Recently, Gilead Sciences (GILD) announced results from its phase 1/2 trial using Yescarta to treat patients with refractory large B-cell lymphoma. These results were presented at the Annual Meeting of the American Society of Hematology (ASH) 2018 conference. A lot of patients have still obtained an impressive response rate at two years after a single infusion with Yescarta. Yescarta has shown to work well against this cancer, and hopefully, sales will start to pick up. The drug from Gilead has been doing okay in terms of sales but will need to see an improvement if it expects to hit blockbuster status.
Phase 1/2 Data
The data that was presented at the 2018 ASH medical meeting came specifically from the phase 1/2 ZUMA-1 study. The study was a single-arm study which treated 101 patients with refractory large B-cell lymphoma. One thing to note is that this was a two-year safety and efficacy follow-up of the patients. At two years, it was noted that at least 83% of these patients achieved an overall response rate (ORR). From those who obtained an ORR, it was noted that 58% achieved a complete response (CR). One key point from this follow-up is that at a median of 27.1 months, 39% of the patients remained with a response. Most notably out of all the data is that median overall survival (OS) has not yet been reached. I find that quite impressive, especially when you consider that these patients had already gone through two or more lines of systemic therapy. In addition, you have to consider how aggressive this cancer is for patients. When patients are treated with standard of care (SOC) therapy they have very poor outcomes.

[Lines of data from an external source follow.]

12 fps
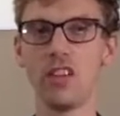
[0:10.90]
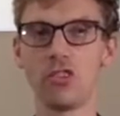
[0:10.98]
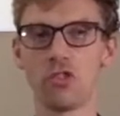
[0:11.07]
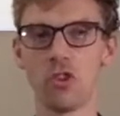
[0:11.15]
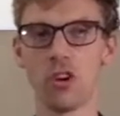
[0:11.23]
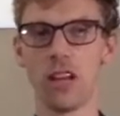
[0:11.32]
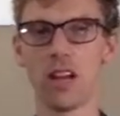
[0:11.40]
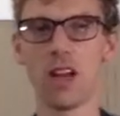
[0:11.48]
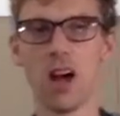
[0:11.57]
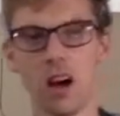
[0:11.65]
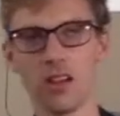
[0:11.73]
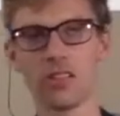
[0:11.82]
join in
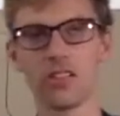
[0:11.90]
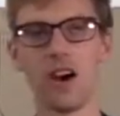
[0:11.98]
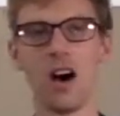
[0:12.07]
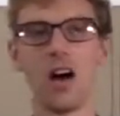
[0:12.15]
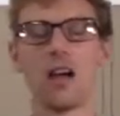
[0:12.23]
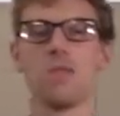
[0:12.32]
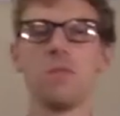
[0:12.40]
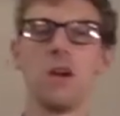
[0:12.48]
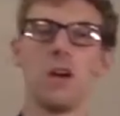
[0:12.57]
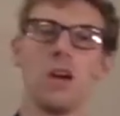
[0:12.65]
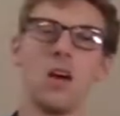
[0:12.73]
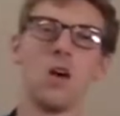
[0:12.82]
last time,
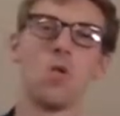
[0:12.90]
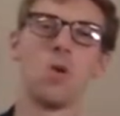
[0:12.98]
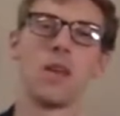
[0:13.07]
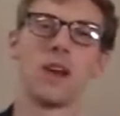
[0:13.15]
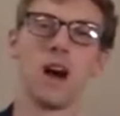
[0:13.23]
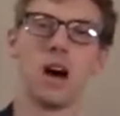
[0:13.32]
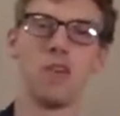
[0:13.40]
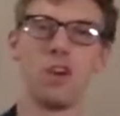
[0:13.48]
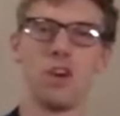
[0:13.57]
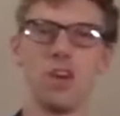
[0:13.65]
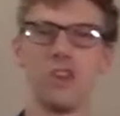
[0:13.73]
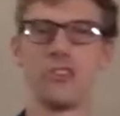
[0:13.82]
we
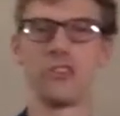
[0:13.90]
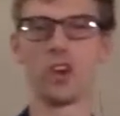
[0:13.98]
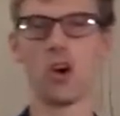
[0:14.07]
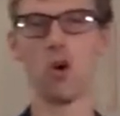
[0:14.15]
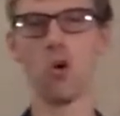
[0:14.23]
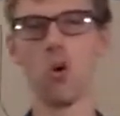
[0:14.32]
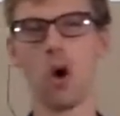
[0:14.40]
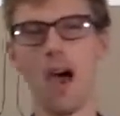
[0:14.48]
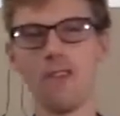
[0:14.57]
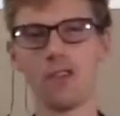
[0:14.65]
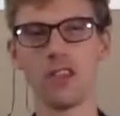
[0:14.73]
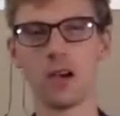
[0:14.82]
covered
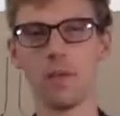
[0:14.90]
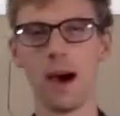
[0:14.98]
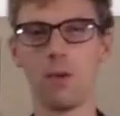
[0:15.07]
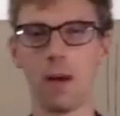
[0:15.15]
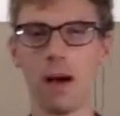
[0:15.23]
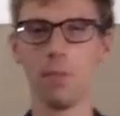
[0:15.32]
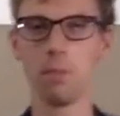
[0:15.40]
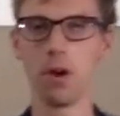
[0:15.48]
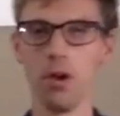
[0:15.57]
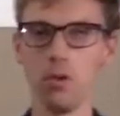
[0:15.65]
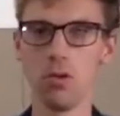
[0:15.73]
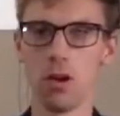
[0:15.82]
everything about
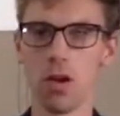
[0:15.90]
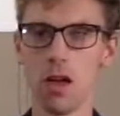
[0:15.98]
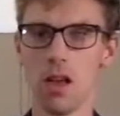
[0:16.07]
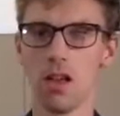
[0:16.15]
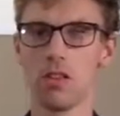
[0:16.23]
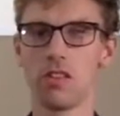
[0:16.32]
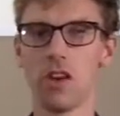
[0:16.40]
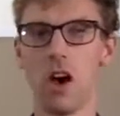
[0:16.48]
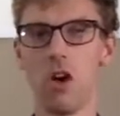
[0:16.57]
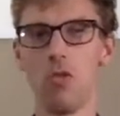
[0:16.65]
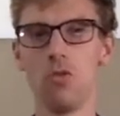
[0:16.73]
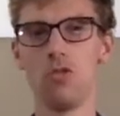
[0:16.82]
bamboo.
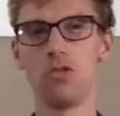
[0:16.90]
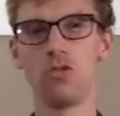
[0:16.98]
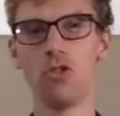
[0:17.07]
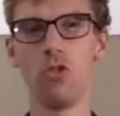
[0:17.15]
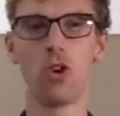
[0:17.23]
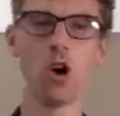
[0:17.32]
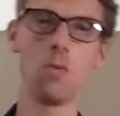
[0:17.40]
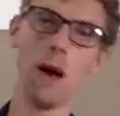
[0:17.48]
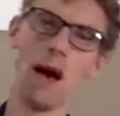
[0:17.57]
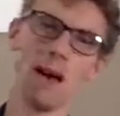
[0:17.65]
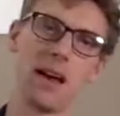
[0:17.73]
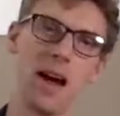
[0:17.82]
So do go
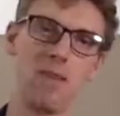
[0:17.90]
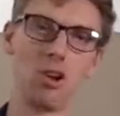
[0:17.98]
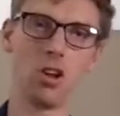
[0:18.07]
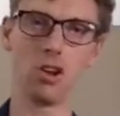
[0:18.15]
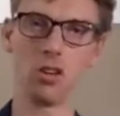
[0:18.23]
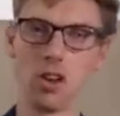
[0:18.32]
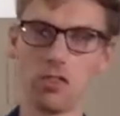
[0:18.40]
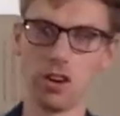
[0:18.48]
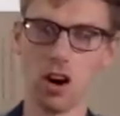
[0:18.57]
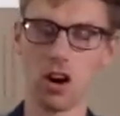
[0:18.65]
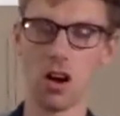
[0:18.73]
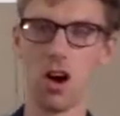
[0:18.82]
back and have a look at those
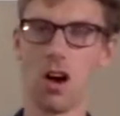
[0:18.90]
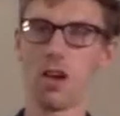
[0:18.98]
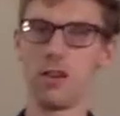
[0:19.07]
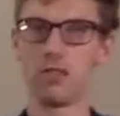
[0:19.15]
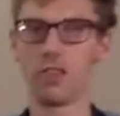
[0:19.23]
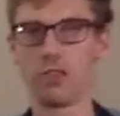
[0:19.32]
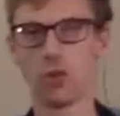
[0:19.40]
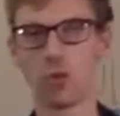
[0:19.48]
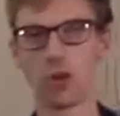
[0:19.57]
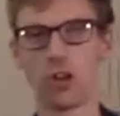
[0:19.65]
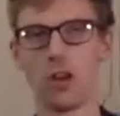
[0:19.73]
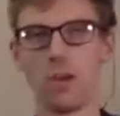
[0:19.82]
archives if you
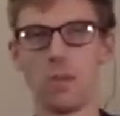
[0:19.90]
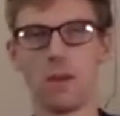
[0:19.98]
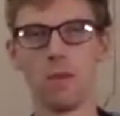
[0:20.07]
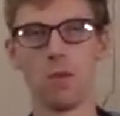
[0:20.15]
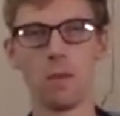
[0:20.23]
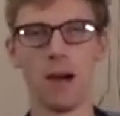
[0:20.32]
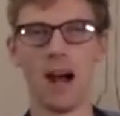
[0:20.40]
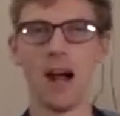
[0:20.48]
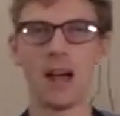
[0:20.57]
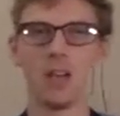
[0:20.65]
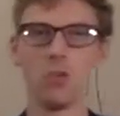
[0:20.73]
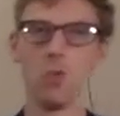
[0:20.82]
want to know a bit more about
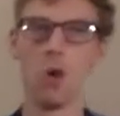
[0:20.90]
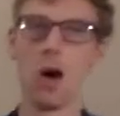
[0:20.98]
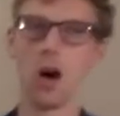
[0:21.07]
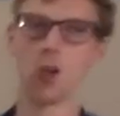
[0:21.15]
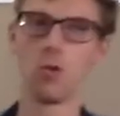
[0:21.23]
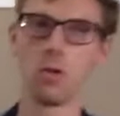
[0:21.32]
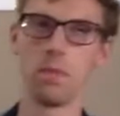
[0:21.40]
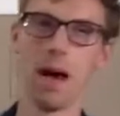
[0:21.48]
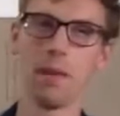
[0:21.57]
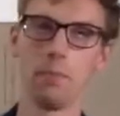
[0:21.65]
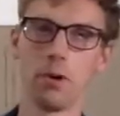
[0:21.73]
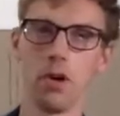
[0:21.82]
how you work with
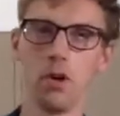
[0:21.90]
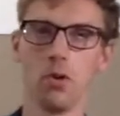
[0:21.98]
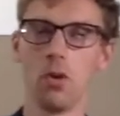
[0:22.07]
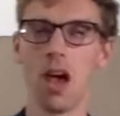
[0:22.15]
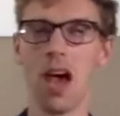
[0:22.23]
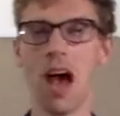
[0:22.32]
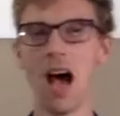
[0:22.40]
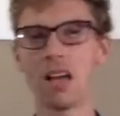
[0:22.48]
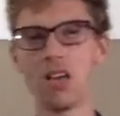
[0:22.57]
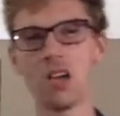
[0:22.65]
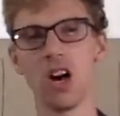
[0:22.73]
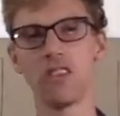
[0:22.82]
bamboo, how
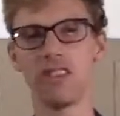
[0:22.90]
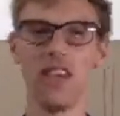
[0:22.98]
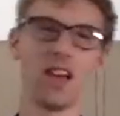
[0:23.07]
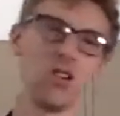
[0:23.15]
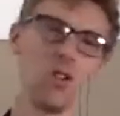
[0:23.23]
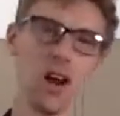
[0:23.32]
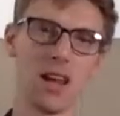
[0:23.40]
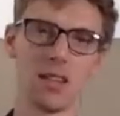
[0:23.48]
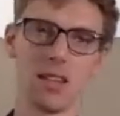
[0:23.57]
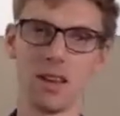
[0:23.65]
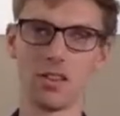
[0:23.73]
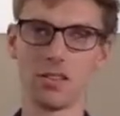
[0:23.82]
you cut it and
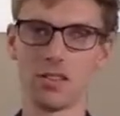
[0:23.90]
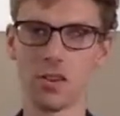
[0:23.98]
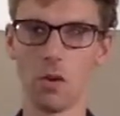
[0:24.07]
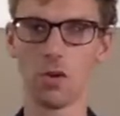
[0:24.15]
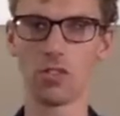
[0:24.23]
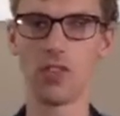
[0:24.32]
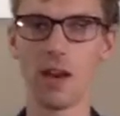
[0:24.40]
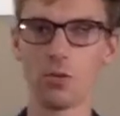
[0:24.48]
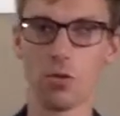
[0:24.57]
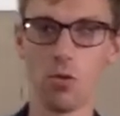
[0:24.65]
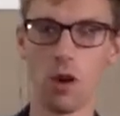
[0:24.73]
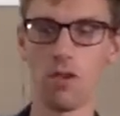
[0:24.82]
create things and so on. So that
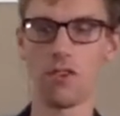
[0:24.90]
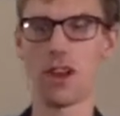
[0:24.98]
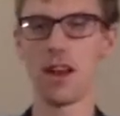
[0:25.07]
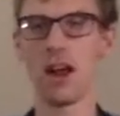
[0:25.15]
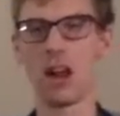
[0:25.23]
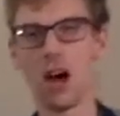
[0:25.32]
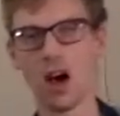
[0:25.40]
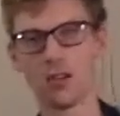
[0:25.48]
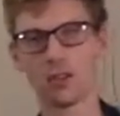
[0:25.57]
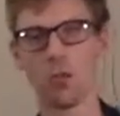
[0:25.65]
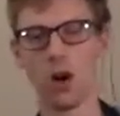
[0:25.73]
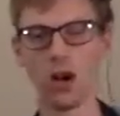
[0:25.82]
was all covered in our
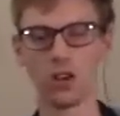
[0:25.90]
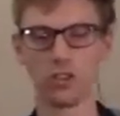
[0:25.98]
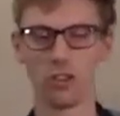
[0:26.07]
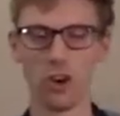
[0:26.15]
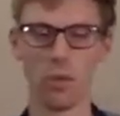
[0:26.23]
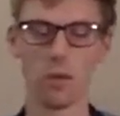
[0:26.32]
last workshop.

Yescarta was launched back in October of 2017, and since then, it has been doing alright in sales. It has generated approximately $183 million in the first 9 months of being in the market. During the most recent Q3 2018 earnings for Gilead, it was announced that Yescarta generated $75 million in sales, which were up by 10% sequentially. Sales are growing at a moderate pace, but hopefully, they will start to pick up soon to potentially reach blockbuster status. What may help is the fact that Yescarta was approved in the European Union at the end of August of 2018. Gilead expects that it will possibly certify up to 20 centers by the end of 2018 in that region. This addition of centers could be another boost to get Yescarta sales going forward. Yescarta was the second gene therapy to be approved in the U.S. back on October 28, 2017. It was approved to treat patients with refractory large B-cell lymphoma. The sales should start to pick up, especially when you look at the current standard of care (SOC) treatments for refractory large B-cell lymphoma. Those treated with current SOC treatments obtain a median overall survival (OS) of approximately 6 months. About half of those patients who are taking second-line or later treatments do not respond or relapse when given a transplant. In other words, the approval of Yescarta opened up a significant treatment option for these patients.
The latest data highlights the potential that Yescarta has in this hard-to-treat refractory large B-cell lymphoma population. It is good to see that Yescarta was able to achieve such a strong overall response rate of 83% for these patients. This was achieved over a 2-year period, and the median overall survival has not yet been reached. The most notable item is that patients had already gone through 2 or more prior systemic therapies and didn't respond on those. However, it is encouraging to see such a strong overall response rate for these refractory large B-cell lymphoma patients was achieved over this long time period.